Researchers submitting genetic data to databases now face new requirements too: metadata must include the country of origin of the genetic resource and indicate whether traditional knowledge was used in its development.

The 2024 WIPO Patent Treaty

In May 2024, the World Intellectual Property Organization finalized a treaty that directly targets one of biopiracy’s root causes: the lack of transparency in the patent system. The treaty establishes a mandatory disclosure requirement for patent applicants worldwide. If a claimed invention is based on genetic resources or associated traditional knowledge, the applicant must disclose the country of origin and, where applicable, identify the indigenous peoples or local community that provided the knowledge.

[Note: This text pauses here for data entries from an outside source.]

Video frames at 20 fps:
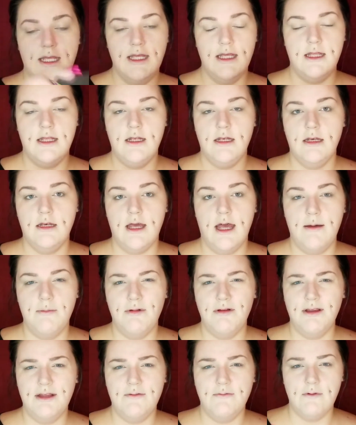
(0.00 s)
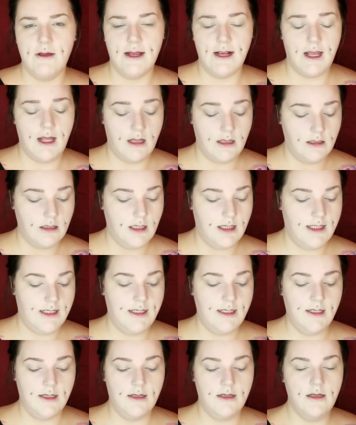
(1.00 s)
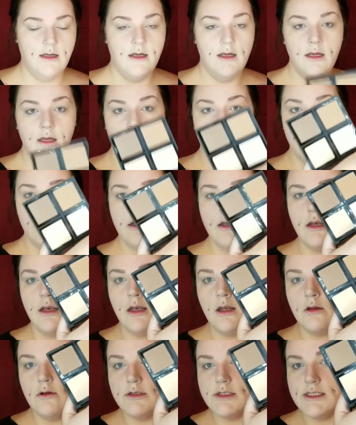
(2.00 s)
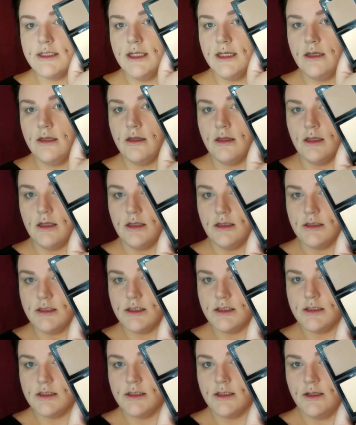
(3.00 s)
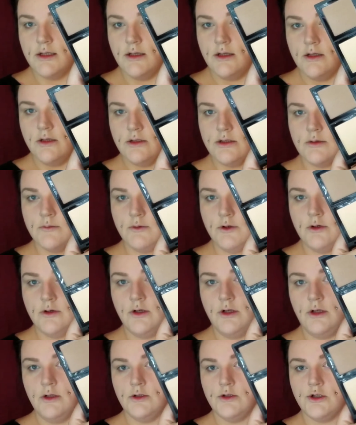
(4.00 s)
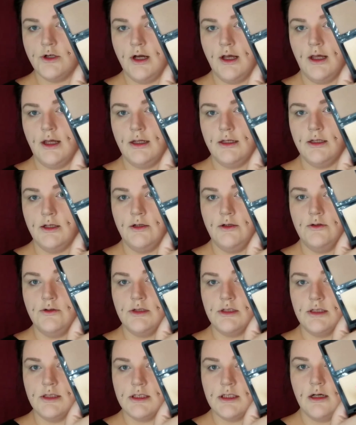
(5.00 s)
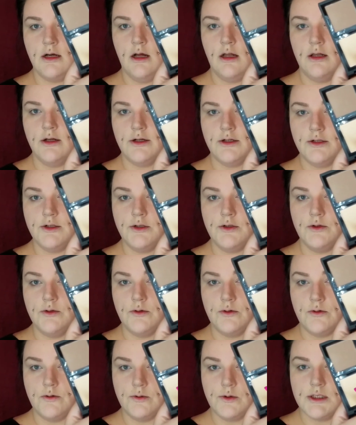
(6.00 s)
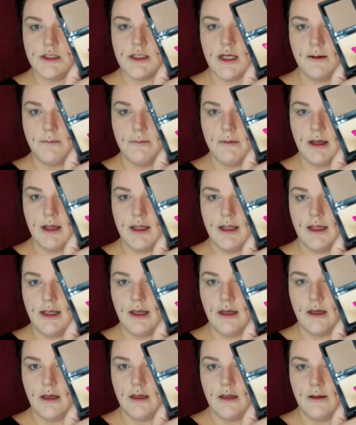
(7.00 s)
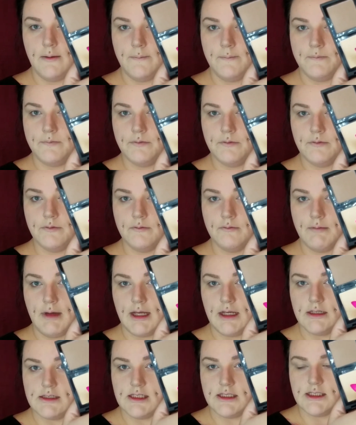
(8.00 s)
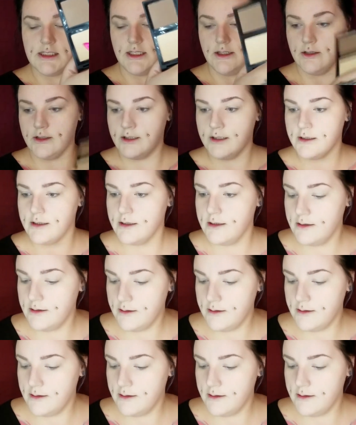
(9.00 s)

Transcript: and I believe I got light, and it looks like this. So I'm going to try to use this color to set my my concealer.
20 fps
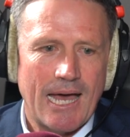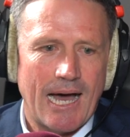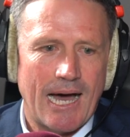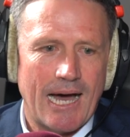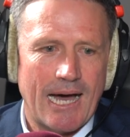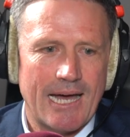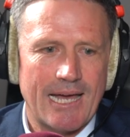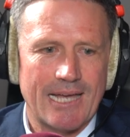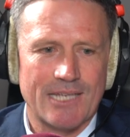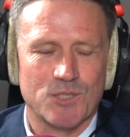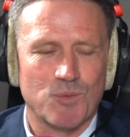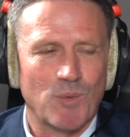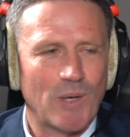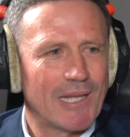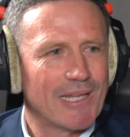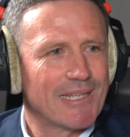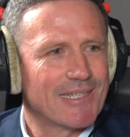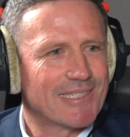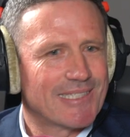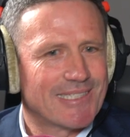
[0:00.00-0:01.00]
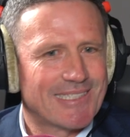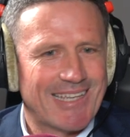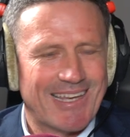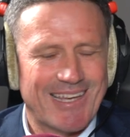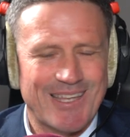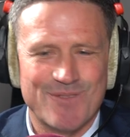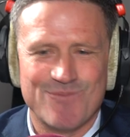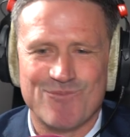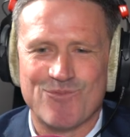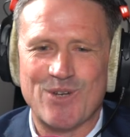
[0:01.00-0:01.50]
as well as
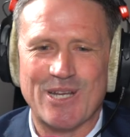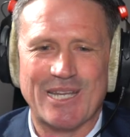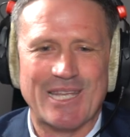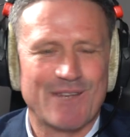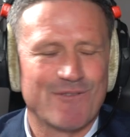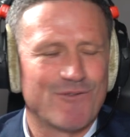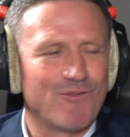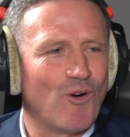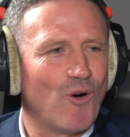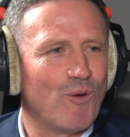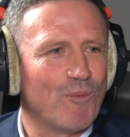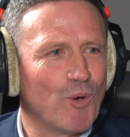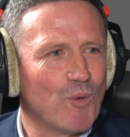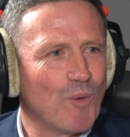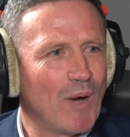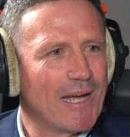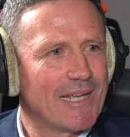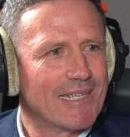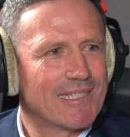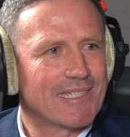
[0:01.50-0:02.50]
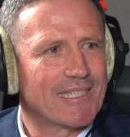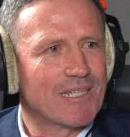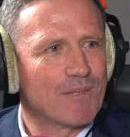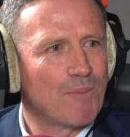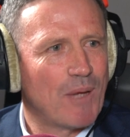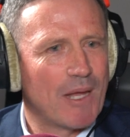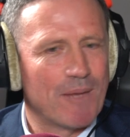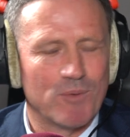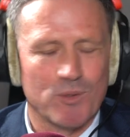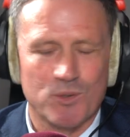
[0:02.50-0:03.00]
really informal ways
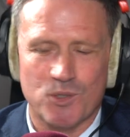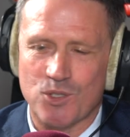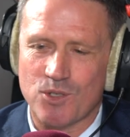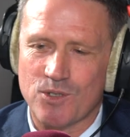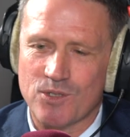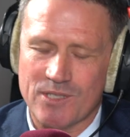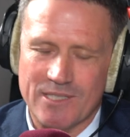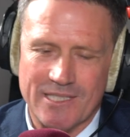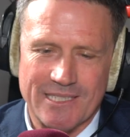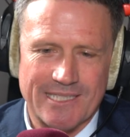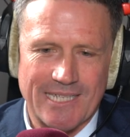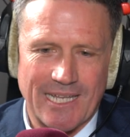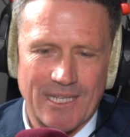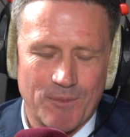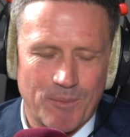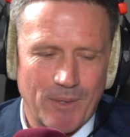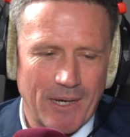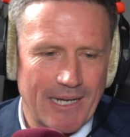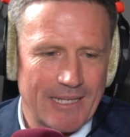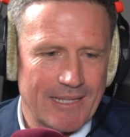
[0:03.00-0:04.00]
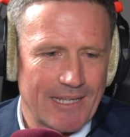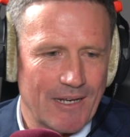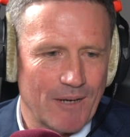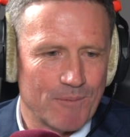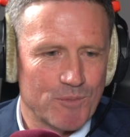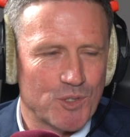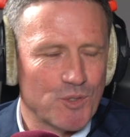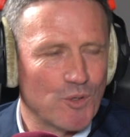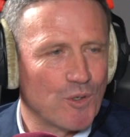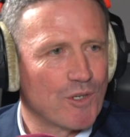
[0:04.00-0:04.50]
that people choose to celebrate that, right?
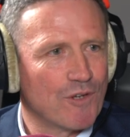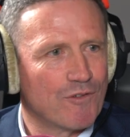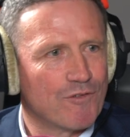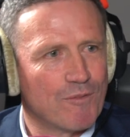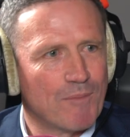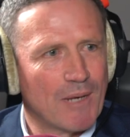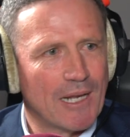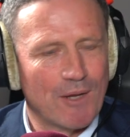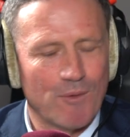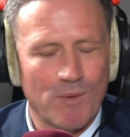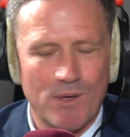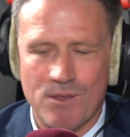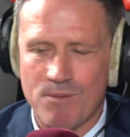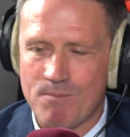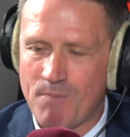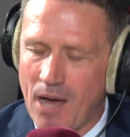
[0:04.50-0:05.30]
I'm sure you're familiar with:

If the applicant doesn’t know the country of origin, they must disclose the source of the resource. If they don’t know that either, they must formally declare their lack of knowledge. Patent offices are expected to provide guidance on compliance, though they have no obligation to verify whether disclosures are accurate. This is a meaningful structural change, but it places enforcement largely on the honor system, a limitation that advocates have noted.

Together, the Nagoya Protocol, India’s TKDL model, the Cali Fund, and the 2024 WIPO treaty represent an evolving patchwork of protections. They’ve made biopiracy harder to carry out invisibly, but the power imbalance between multinational corporations and indigenous communities remains the central challenge. The knowledge is worth billions. The question has always been who benefits.